🤖 AI Summary
Existing roadside perception systems are limited to instance-level detection and lack natural language interaction capabilities and context-driven traffic behavior reasoning. To address this, we propose RoadSceneVQA—the first large-scale visual question answering (VQA) dataset specifically designed for roadside scenes, covering fine-grained cognitive tasks including object attributes, intent, legality, and interactive behaviors. Methodologically, we introduce the CogniAnchor Fusion module for multimodal feature alignment and a decoupled, auxiliary reasoning mechanism—AD-CoT (Attention-Driven Chain-of-Thought)—that integrates traffic-rule grounding and situation-aware commonsense inference to jointly support explicit recognition and implicit reasoning. Evaluated on RoadSceneVQA and the CODA-LM benchmark, our approach achieves significant improvements in both reasoning accuracy and computational efficiency, demonstrating strong effectiveness and generalizability for structured traffic cognition tasks.
📝 Abstract
Current roadside perception systems mainly focus on instance-level perception, which fall short in enabling interaction via natural language and reasoning about traffic behaviors in context. To bridge this gap, we introduce RoadSceneVQA, a large-scale and richly annotated visual question answering (VQA) dataset specifically tailored for roadside scenarios. The dataset comprises 34,736 diverse QA pairs collected under varying weather, illumination, and traffic conditions, targeting not only object attributes but also the intent, legality, and interaction patterns of traffic participants. RoadSceneVQA challenges models to perform both explicit recognition and implicit commonsense reasoning, grounded in real-world traffic rules and contextual dependencies. To fully exploit the reasoning potential of Multi-modal Large Language Models (MLLMs), we further propose CogniAnchor Fusion (CAF), a vision-language fusion module inspired by human-like scene anchoring mechanisms.
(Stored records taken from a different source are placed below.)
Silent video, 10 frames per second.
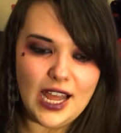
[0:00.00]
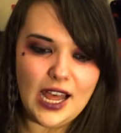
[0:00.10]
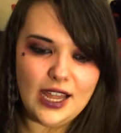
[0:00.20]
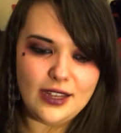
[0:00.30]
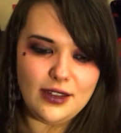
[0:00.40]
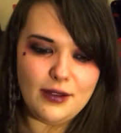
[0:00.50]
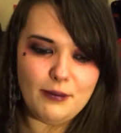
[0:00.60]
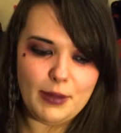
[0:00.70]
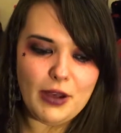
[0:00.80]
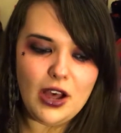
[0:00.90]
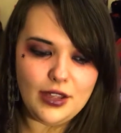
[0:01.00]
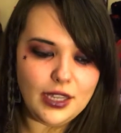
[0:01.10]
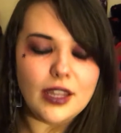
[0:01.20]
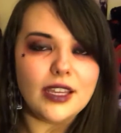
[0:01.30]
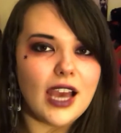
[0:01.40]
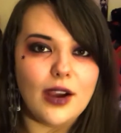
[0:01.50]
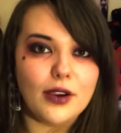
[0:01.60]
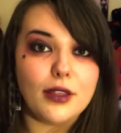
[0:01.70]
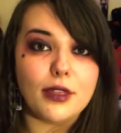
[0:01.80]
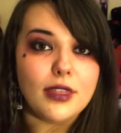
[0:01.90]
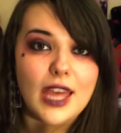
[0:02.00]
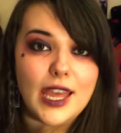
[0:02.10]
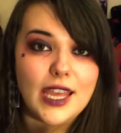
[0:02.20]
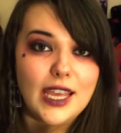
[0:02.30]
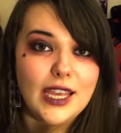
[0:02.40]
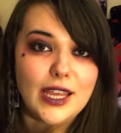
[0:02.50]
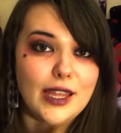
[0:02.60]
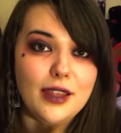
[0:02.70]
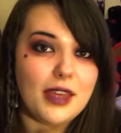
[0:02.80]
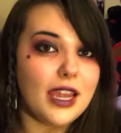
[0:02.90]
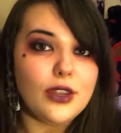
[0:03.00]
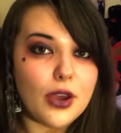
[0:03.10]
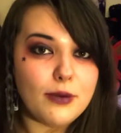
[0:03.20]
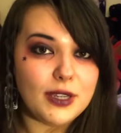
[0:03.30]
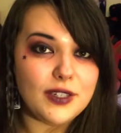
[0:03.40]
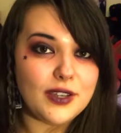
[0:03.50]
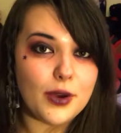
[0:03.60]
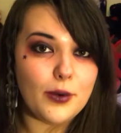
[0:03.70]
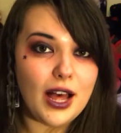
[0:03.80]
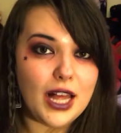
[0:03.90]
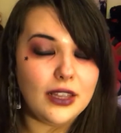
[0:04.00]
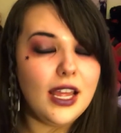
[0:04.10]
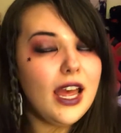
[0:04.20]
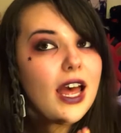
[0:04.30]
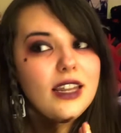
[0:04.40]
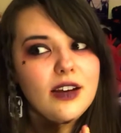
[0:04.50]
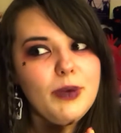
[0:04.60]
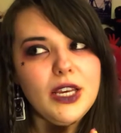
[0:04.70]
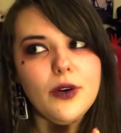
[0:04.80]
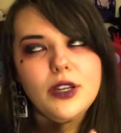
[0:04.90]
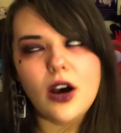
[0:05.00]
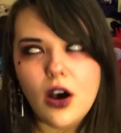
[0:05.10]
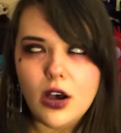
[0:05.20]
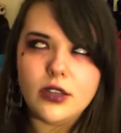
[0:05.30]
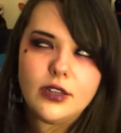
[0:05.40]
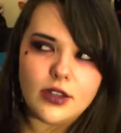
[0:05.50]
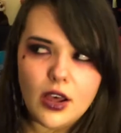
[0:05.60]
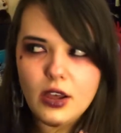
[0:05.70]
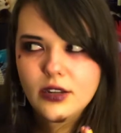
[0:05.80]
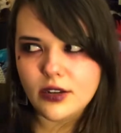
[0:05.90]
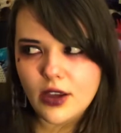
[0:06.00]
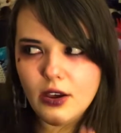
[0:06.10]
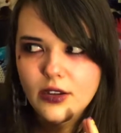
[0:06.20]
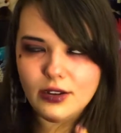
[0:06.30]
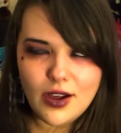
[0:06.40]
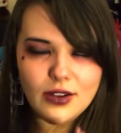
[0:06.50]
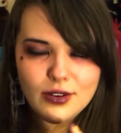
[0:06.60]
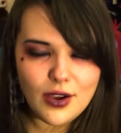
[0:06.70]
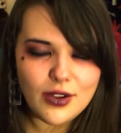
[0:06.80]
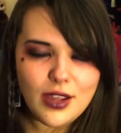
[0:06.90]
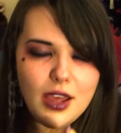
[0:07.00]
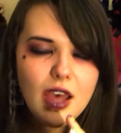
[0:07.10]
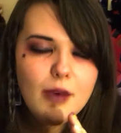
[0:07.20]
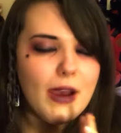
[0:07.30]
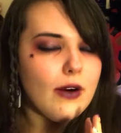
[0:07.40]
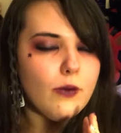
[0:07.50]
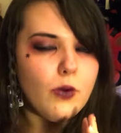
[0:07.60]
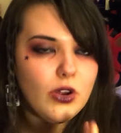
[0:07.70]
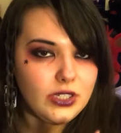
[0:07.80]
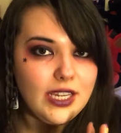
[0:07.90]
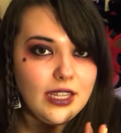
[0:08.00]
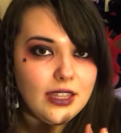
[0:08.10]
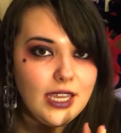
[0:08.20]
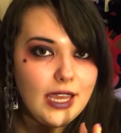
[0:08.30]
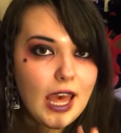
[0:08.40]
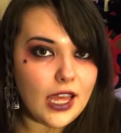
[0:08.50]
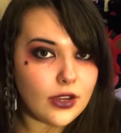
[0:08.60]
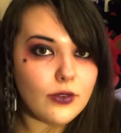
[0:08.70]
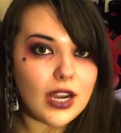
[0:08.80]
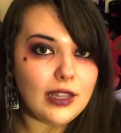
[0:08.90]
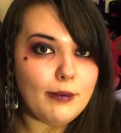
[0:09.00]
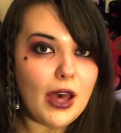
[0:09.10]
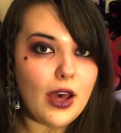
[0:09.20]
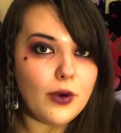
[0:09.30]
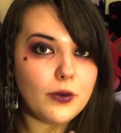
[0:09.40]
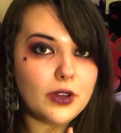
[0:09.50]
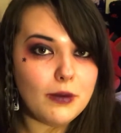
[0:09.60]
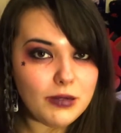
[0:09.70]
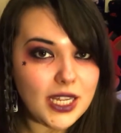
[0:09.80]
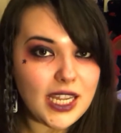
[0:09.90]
and my partner Gareth, they know me so well, and I've been going on and on and on and on and on about wanting the Edgar Allan Poe complete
Moreover, we propose the Assisted Decoupled Chain-of-Thought (AD-CoT) to enhance the reasoned thinking via CoT prompting and multi-task learning. Based on the above, we propose the baseline model RoadMind. Experiments on RoadSceneVQA and CODA-LM benchmark show that the pipeline consistently improves both reasoning accuracy and computational efficiency, allowing the MLLM to achieve state-of-the-art performance in structural traffic perception and reasoning tasks.